]> git.ipfire.org Git - thirdparty/bind9.git/commitdiff
Properly detect private records before copying
authorMark Andrews <marka@isc.org>
Wed, 8 Apr 2026 04:43:23 +0000 (14:43 +1000)
committerMark Andrews <marka@isc.org>
Thu, 2 Jul 2026 00:08:52 +0000 (10:08 +1000)
We were triggering an assertion when trying to copy a private record
to a buffer for modifying.  Extend the private type detection and
copy the contents after we have rejected invalid private records.

lib/dns/nsec3.c

index 64e49ad3f0fe30699d6592034ff53a1f374c6cb8..e889b877c29919fd9eb41d491491ce7b62917611 100644 (file)

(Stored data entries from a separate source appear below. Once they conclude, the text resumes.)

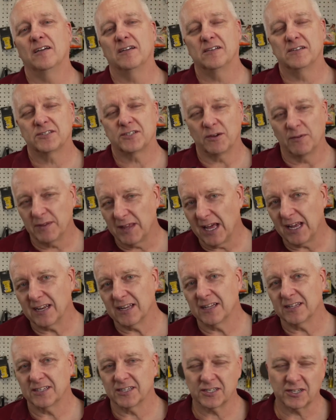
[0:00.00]
So with that
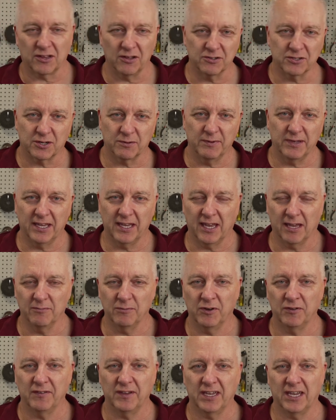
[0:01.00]
little disclosure, we can get
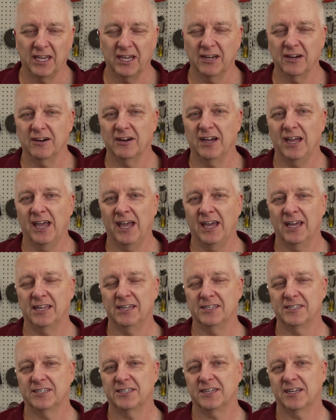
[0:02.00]
moving here,
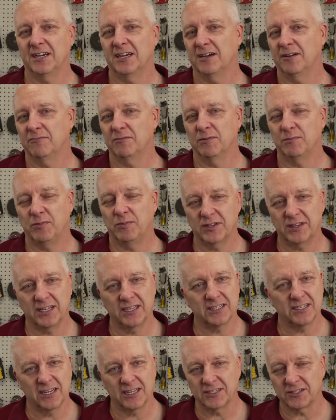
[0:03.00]
and we'll put
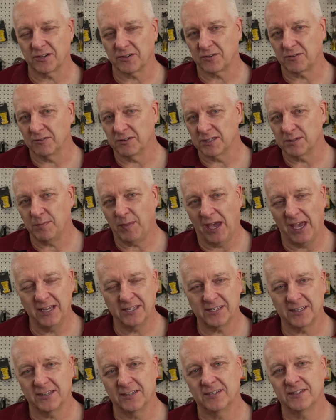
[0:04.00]
this laser through its
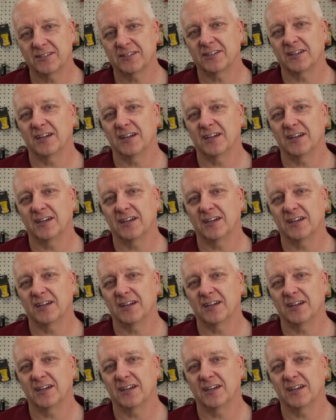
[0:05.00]
paces.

@@ -1123,20 +1123,31 @@ try_private:
        DNS_RDATASET_FOREACH(&rdataset) {
                dns_rdata_t rdata = DNS_RDATA_INIT;
                dns_rdataset_current(&rdataset, &rdata);
-               INSIST(rdata.length <= sizeof(buf));
-               memmove(buf, rdata.data, rdata.length);
 
                /*
-                * Private NSEC3 record length >= 6.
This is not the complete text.